-- Opening Marker --
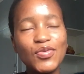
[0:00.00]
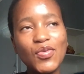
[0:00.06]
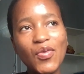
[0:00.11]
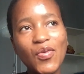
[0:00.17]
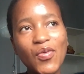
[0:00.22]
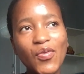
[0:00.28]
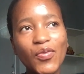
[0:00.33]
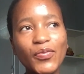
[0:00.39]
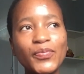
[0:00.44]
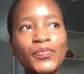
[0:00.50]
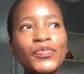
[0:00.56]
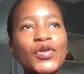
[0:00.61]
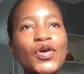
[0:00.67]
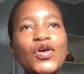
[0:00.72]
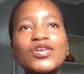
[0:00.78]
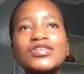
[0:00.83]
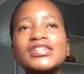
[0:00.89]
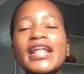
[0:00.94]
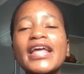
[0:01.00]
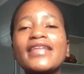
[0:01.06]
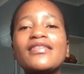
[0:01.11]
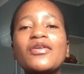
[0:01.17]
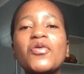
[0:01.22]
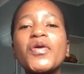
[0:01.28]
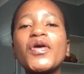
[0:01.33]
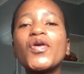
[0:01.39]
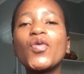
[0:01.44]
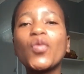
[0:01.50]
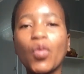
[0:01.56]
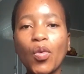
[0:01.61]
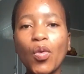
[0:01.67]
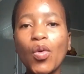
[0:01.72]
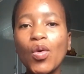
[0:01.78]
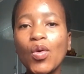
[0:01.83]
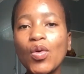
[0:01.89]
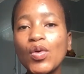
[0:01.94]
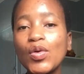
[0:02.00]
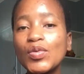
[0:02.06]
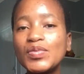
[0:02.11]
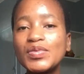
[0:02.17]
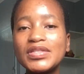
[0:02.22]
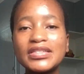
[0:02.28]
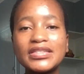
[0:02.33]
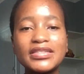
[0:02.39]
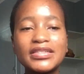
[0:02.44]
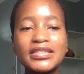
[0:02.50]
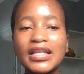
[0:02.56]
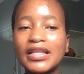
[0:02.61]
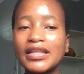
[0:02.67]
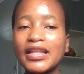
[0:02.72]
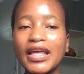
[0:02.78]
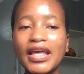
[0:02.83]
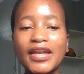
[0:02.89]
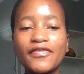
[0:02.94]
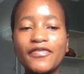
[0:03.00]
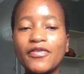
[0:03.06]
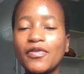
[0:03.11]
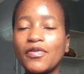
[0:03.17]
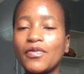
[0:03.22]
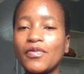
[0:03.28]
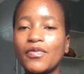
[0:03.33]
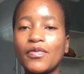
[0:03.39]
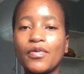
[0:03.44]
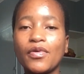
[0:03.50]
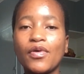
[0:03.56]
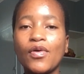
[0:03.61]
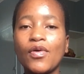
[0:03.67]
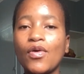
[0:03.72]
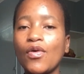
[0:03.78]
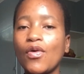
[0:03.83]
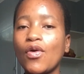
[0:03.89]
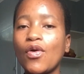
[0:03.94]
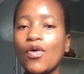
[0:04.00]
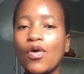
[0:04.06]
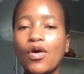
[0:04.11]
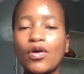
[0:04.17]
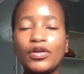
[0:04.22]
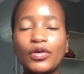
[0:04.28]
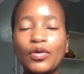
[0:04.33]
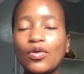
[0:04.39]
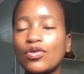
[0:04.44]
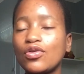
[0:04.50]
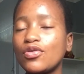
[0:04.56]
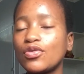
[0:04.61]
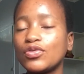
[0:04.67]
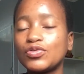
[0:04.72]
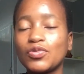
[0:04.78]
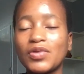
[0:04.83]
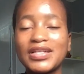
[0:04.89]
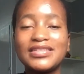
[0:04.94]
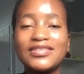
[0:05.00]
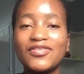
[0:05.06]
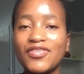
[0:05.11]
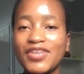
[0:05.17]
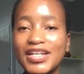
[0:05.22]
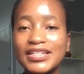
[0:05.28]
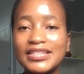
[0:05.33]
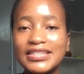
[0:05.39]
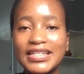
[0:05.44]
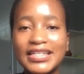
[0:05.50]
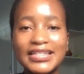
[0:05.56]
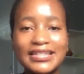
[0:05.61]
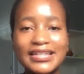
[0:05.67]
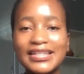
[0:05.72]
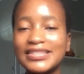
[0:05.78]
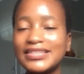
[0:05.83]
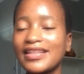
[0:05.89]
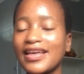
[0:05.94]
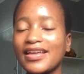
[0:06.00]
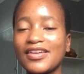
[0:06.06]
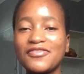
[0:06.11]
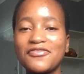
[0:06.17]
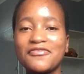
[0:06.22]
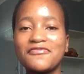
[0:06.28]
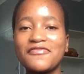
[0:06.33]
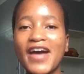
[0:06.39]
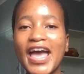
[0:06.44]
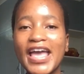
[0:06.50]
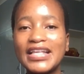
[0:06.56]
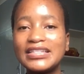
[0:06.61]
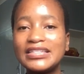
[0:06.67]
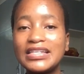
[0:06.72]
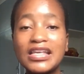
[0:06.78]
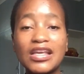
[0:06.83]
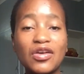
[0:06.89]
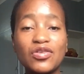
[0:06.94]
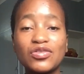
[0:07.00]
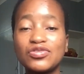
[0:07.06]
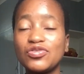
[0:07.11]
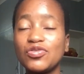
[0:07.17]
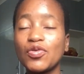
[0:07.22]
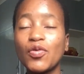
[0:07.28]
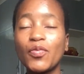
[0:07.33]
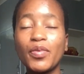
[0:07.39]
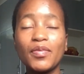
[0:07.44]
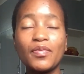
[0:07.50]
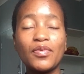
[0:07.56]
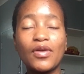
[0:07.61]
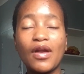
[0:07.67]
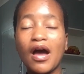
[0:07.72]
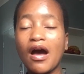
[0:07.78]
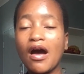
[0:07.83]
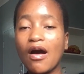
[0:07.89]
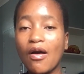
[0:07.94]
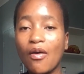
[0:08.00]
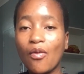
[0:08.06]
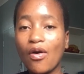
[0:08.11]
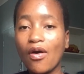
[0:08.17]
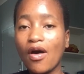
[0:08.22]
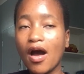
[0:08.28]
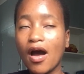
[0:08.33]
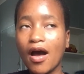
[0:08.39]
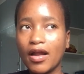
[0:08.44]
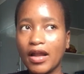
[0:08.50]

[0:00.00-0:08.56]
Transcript: Because like there were groups, and then for only God knows what reason they started fighting. Because you know people, how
-- Closing Marker --
- [Task directions]
Retype the whole listing exactly. Do not include the pictures.

- [Solved problem]
[0:00.00]
[0:00.06]
[0:00.11]
[0:00.17]
[0:00.22]
[0:00.28]
[0:00.33]
[0:00.39]
[0:00.44]
[0:00.50]
[0:00.56]
[0:00.61]
[0:00.67]
[0:00.72]
[0:00.78]
[0:00.83]
[0:00.89]
[0:00.94]
[0:01.00]
[0:01.06]
[0:01.11]
[0:01.17]
[0:01.22]
[0:01.28]
[0:01.33]
[0:01.39]
[0:01.44]
[0:01.50]
[0:01.56]
[0:01.61]
[0:01.67]
[0:01.72]
[0:01.78]
[0:01.83]
[0:01.89]
[0:01.94]
[0:02.00]
[0:02.06]
[0:02.11]
[0:02.17]
[0:02.22]
[0:02.28]
[0:02.33]
[0:02.39]
[0:02.44]
[0:02.50]
[0:02.56]
[0:02.61]
[0:02.67]
[0:02.72]
[0:02.78]
[0:02.83]
[0:02.89]
[0:02.94]
[0:03.00]
[0:03.06]
[0:03.11]
[0:03.17]
[0:03.22]
[0:03.28]
[0:03.33]
[0:03.39]
[0:03.44]
[0:03.50]
[0:03.56]
[0:03.61]
[0:03.67]
[0:03.72]
[0:03.78]
[0:03.83]
[0:03.89]
[0:03.94]
[0:04.00]
[0:04.06]
[0:04.11]
[0:04.17]
[0:04.22]
[0:04.28]
[0:04.33]
[0:04.39]
[0:04.44]
[0:04.50]
[0:04.56]
[0:04.61]
[0:04.67]
[0:04.72]
[0:04.78]
[0:04.83]
[0:04.89]
[0:04.94]
[0:05.00]
[0:05.06]
[0:05.11]
[0:05.17]
[0:05.22]
[0:05.28]
[0:05.33]
[0:05.39]
[0:05.44]
[0:05.50]
[0:05.56]
[0:05.61]
[0:05.67]
[0:05.72]
[0:05.78]
[0:05.83]
[0:05.89]
[0:05.94]
[0:06.00]
[0:06.06]
[0:06.11]
[0:06.17]
[0:06.22]
[0:06.28]
[0:06.33]
[0:06.39]
[0:06.44]
[0:06.50]
[0:06.56]
[0:06.61]
[0:06.67]
[0:06.72]
[0:06.78]
[0:06.83]
[0:06.89]
[0:06.94]
[0:07.00]
[0:07.06]
[0:07.11]
[0:07.17]
[0:07.22]
[0:07.28]
[0:07.33]
[0:07.39]
[0:07.44]
[0:07.50]
[0:07.56]
[0:07.61]
[0:07.67]
[0:07.72]
[0:07.78]
[0:07.83]
[0:07.89]
[0:07.94]
[0:08.00]
[0:08.06]
[0:08.11]
[0:08.17]
[0:08.22]
[0:08.28]
[0:08.33]
[0:08.39]
[0:08.44]
[0:08.50]

[0:00.00-0:08.56]
Transcript: Because like there were groups, and then for only God knows what reason they started fighting. Because you know people, how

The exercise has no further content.